リノベーションでバリアフリー化をする場合には、工事費用が介護保険から支給されるケースがあるので事前に確認しましょう。
介護認定で要介護もしくは要支援の認定を受けていると、バリアフリー化の工事費用の90%が限度額20万円まで支給されます。
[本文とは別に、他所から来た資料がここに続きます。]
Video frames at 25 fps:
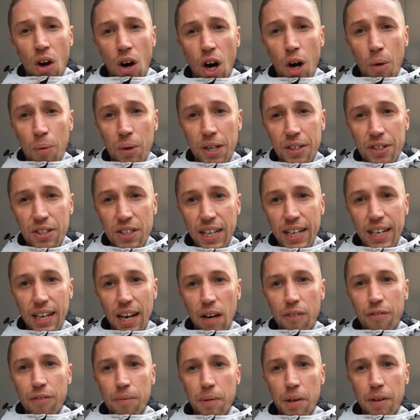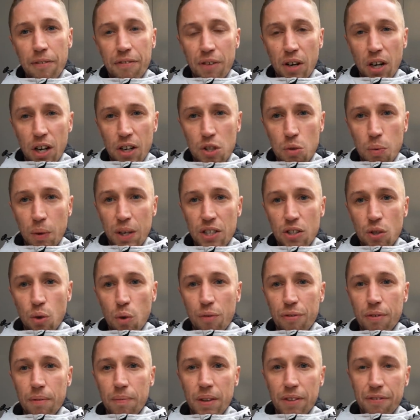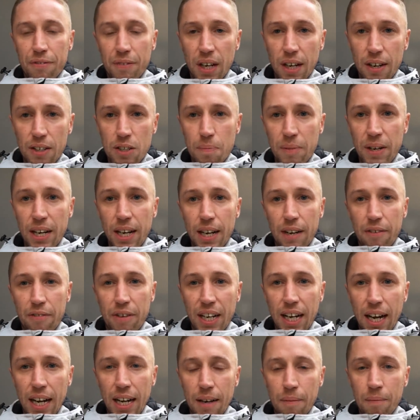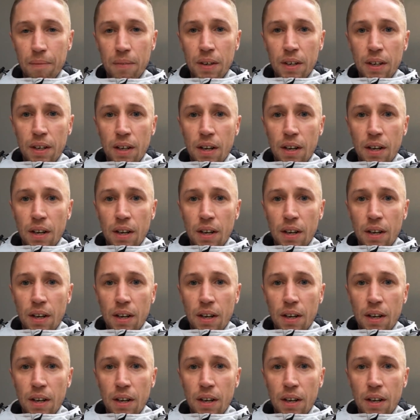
I want to see that from the first whistle, from the first minute of a game.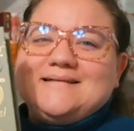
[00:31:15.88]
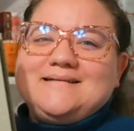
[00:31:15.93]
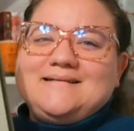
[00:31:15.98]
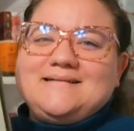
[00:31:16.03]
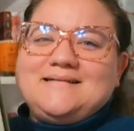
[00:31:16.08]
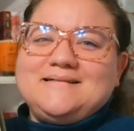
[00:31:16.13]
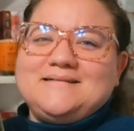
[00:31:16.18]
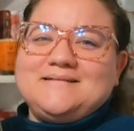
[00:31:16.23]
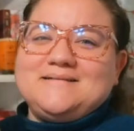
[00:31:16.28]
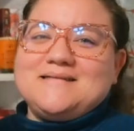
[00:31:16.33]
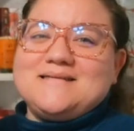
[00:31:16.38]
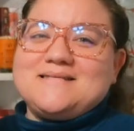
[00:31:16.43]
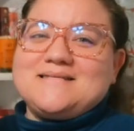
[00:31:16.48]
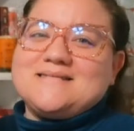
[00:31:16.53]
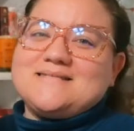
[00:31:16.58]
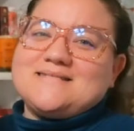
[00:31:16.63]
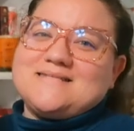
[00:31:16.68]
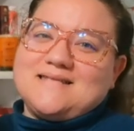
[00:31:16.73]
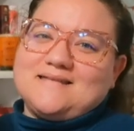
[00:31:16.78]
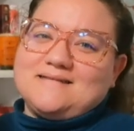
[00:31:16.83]
this
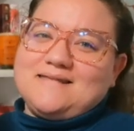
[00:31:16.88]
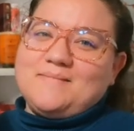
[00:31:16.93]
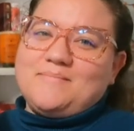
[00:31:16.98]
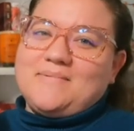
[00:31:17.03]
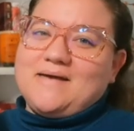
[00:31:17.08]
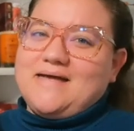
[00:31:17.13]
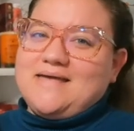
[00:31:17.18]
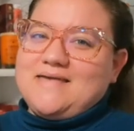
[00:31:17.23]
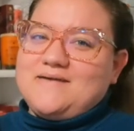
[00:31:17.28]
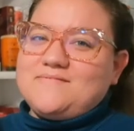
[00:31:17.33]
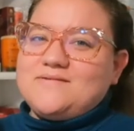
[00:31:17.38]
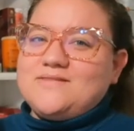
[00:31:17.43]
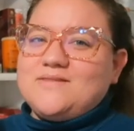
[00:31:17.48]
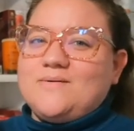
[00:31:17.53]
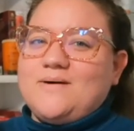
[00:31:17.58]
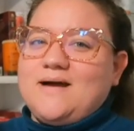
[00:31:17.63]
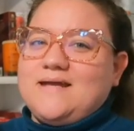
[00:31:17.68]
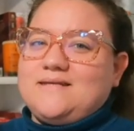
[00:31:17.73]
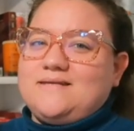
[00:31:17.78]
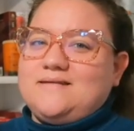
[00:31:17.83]
is silly, but even
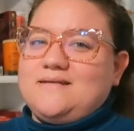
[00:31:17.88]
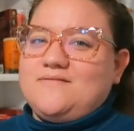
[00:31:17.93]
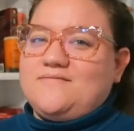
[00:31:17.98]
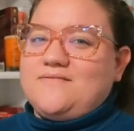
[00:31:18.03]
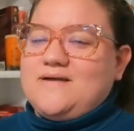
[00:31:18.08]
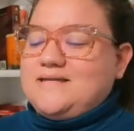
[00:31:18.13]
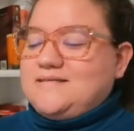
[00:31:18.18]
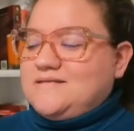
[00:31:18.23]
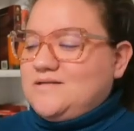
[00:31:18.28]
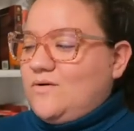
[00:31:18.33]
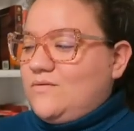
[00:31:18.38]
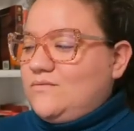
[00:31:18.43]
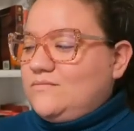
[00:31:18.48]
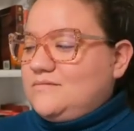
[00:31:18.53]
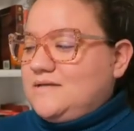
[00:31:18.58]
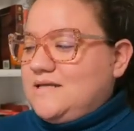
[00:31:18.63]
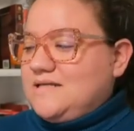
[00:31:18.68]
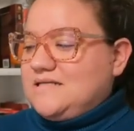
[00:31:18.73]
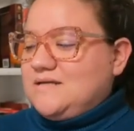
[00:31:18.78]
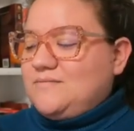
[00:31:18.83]
though if I
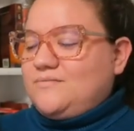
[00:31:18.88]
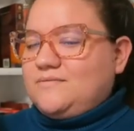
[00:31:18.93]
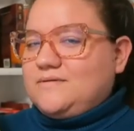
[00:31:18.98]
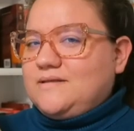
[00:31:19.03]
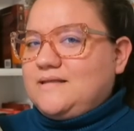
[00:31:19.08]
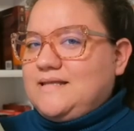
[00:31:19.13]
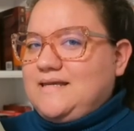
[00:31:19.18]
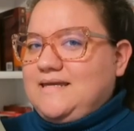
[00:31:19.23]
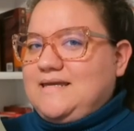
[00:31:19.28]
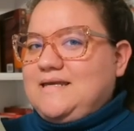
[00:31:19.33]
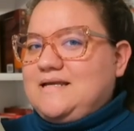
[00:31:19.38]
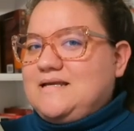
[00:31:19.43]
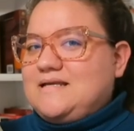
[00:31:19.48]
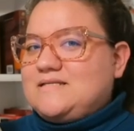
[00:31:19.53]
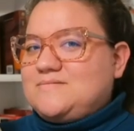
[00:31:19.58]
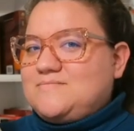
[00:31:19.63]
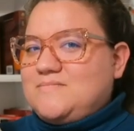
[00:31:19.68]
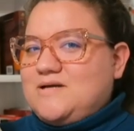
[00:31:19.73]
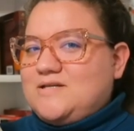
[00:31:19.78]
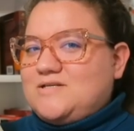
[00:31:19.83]
don't end up really liking it
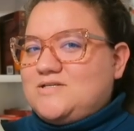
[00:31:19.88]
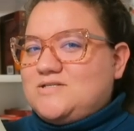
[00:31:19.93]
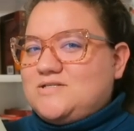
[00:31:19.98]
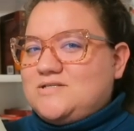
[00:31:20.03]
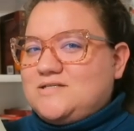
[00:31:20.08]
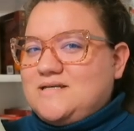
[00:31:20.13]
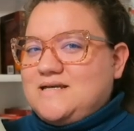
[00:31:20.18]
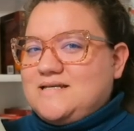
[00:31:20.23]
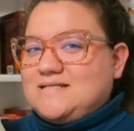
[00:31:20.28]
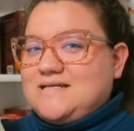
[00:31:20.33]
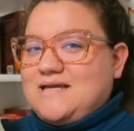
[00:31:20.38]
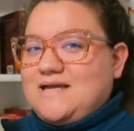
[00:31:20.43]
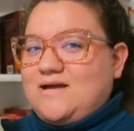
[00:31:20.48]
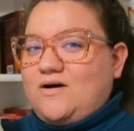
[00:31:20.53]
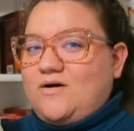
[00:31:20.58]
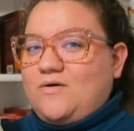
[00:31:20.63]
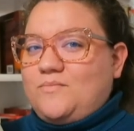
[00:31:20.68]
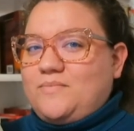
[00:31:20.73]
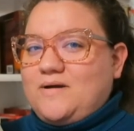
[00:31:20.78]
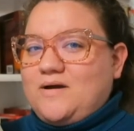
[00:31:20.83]
as much as I
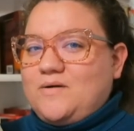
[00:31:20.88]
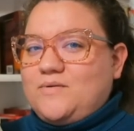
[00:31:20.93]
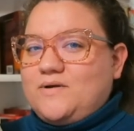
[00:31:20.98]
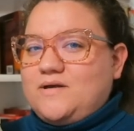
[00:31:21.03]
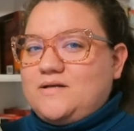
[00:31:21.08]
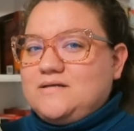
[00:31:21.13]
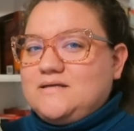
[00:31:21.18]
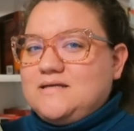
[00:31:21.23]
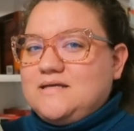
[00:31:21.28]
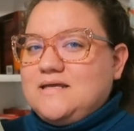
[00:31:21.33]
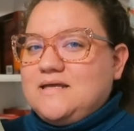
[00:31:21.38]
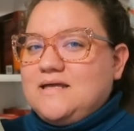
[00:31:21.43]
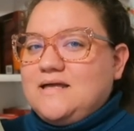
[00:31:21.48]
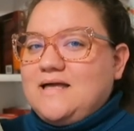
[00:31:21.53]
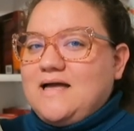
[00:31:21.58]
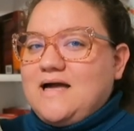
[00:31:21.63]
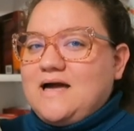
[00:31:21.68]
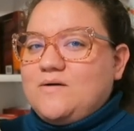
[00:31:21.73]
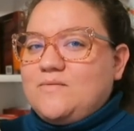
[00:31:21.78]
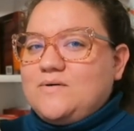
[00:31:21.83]
hope I would,
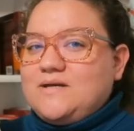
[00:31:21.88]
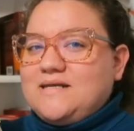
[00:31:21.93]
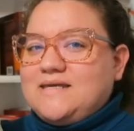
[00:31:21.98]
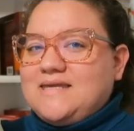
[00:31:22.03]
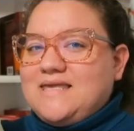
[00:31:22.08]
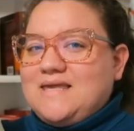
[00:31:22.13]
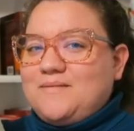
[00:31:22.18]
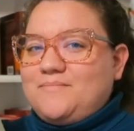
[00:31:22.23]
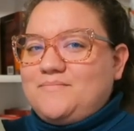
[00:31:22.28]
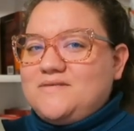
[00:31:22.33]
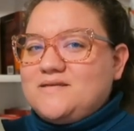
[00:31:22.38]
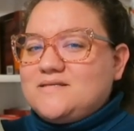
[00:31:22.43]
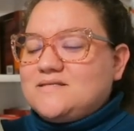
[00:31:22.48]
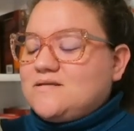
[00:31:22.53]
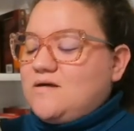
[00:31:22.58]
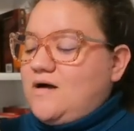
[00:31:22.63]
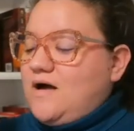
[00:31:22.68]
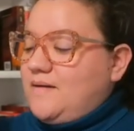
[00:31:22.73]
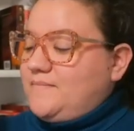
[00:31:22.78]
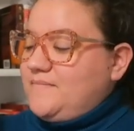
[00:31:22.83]
I want to keep this
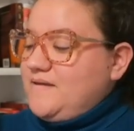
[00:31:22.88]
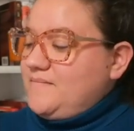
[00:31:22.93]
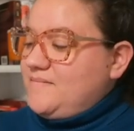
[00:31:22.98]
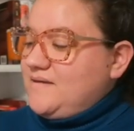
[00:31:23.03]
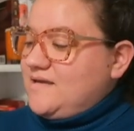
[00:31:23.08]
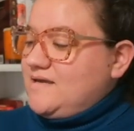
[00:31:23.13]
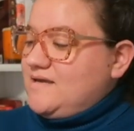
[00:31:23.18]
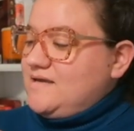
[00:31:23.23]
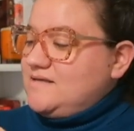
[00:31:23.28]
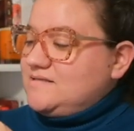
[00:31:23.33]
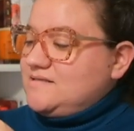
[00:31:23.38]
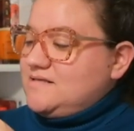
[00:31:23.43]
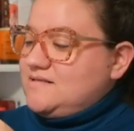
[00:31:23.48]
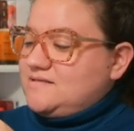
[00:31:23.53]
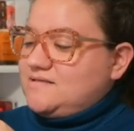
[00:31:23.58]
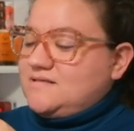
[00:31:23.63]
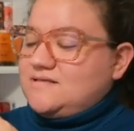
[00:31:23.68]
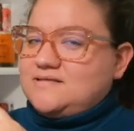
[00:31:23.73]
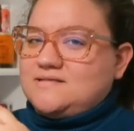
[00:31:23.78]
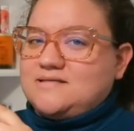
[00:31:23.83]
copy because
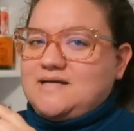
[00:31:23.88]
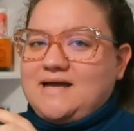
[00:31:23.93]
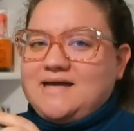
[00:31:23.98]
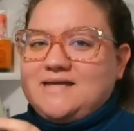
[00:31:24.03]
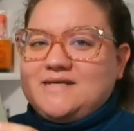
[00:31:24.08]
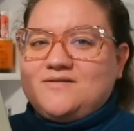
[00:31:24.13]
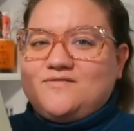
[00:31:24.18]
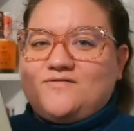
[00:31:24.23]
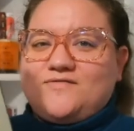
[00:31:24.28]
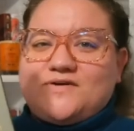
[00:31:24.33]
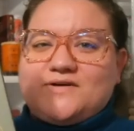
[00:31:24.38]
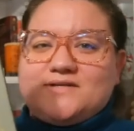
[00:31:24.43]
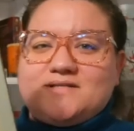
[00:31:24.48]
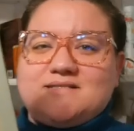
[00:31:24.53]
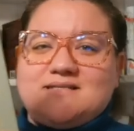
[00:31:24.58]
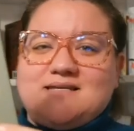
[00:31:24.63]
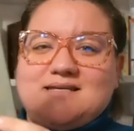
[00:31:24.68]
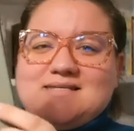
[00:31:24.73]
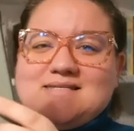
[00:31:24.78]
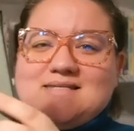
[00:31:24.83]
it's a signed
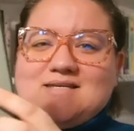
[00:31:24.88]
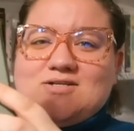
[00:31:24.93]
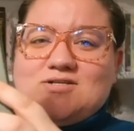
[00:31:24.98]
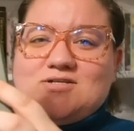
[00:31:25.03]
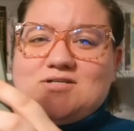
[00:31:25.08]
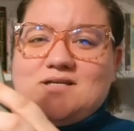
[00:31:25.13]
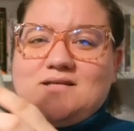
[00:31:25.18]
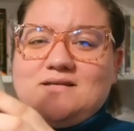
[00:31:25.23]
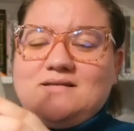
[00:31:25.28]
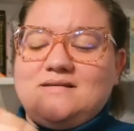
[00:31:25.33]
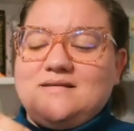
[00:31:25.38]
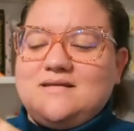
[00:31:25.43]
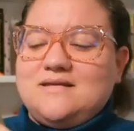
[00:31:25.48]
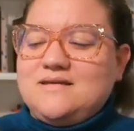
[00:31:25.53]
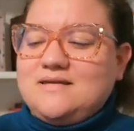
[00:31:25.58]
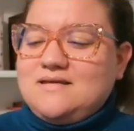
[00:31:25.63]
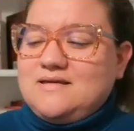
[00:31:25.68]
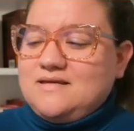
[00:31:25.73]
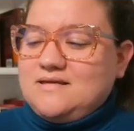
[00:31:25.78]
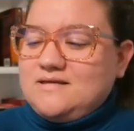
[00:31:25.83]
first edition.
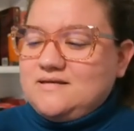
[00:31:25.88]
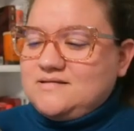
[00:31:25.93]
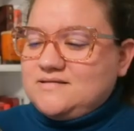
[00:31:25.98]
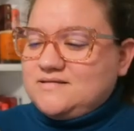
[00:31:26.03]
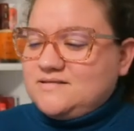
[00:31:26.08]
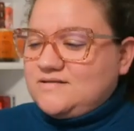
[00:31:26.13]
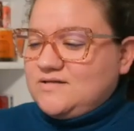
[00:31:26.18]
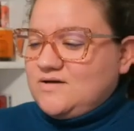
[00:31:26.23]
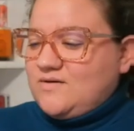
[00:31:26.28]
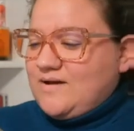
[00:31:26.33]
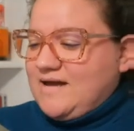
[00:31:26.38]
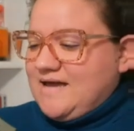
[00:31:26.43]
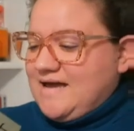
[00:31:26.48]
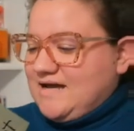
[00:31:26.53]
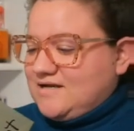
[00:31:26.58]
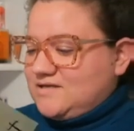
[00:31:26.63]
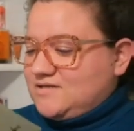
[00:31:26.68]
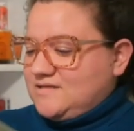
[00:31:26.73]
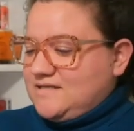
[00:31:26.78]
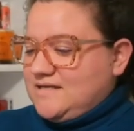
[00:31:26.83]
So I
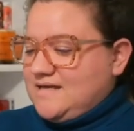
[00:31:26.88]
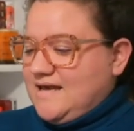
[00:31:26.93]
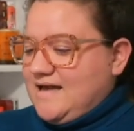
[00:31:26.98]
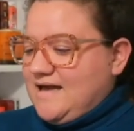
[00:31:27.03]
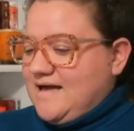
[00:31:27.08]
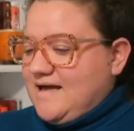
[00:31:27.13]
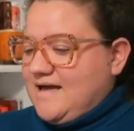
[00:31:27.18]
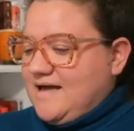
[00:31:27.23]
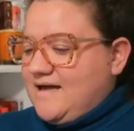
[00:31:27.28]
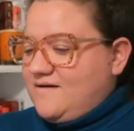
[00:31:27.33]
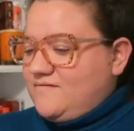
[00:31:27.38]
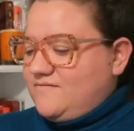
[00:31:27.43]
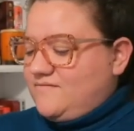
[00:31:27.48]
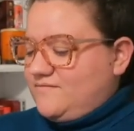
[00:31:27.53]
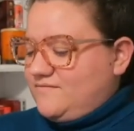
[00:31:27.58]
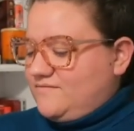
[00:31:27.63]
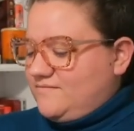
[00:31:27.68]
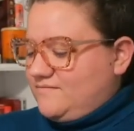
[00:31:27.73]
actually have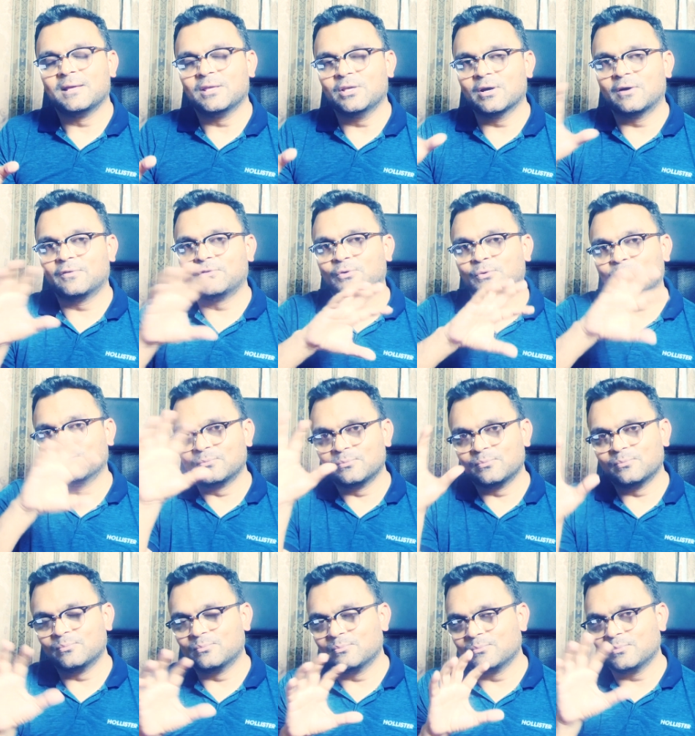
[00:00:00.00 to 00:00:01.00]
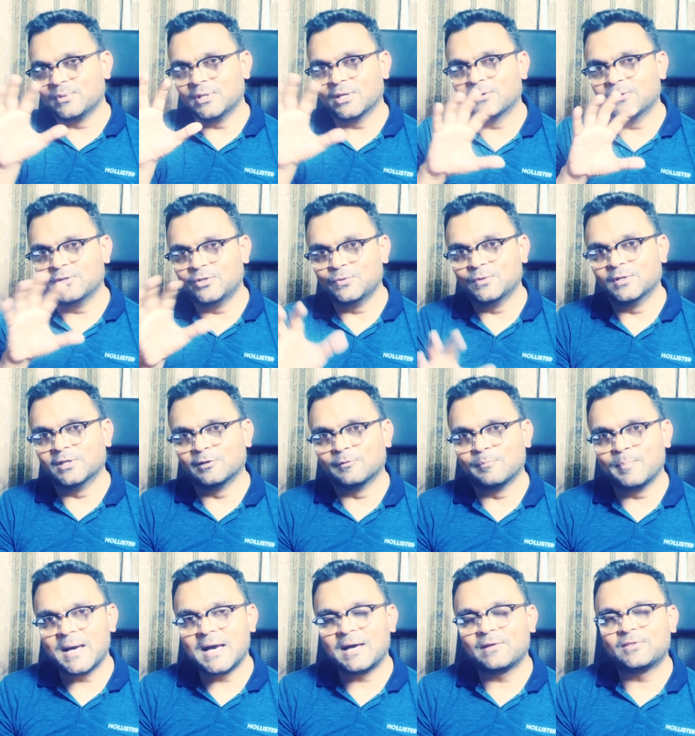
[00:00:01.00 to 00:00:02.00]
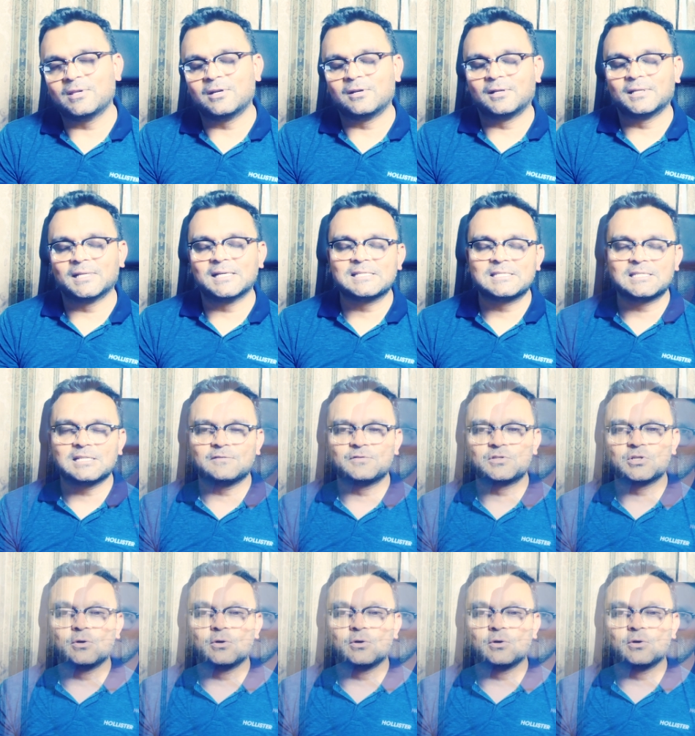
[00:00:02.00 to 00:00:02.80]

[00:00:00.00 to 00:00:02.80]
You have to, you know, do a little math and all that stuff.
支給対象は、「手すりの設置工事」「便器の交換工事」「段差の解消工事」などです。
さらに、自治体からの助成金が支給される場合もあるので、各市町村の窓口で相談しましょう。

6.まとめ

バリアフリー化のためにリノベーションをする場合には、自宅に十分なスペースが確保できているか、間取りをどうするか、家族間のプライバシーが確保できるか、コストに見合った工事ができるかなど検討すべきことがたくさんあります。
そのため、一般的な新築住宅を造る場合よりも、バリアフリー化リノベーションの経験とノウハウが求められます。
リノベーション工事を任せる会社はしっかりと見極めながら、不安なら経験豊富な個人設計事務所にサポートをお願いしてみてください。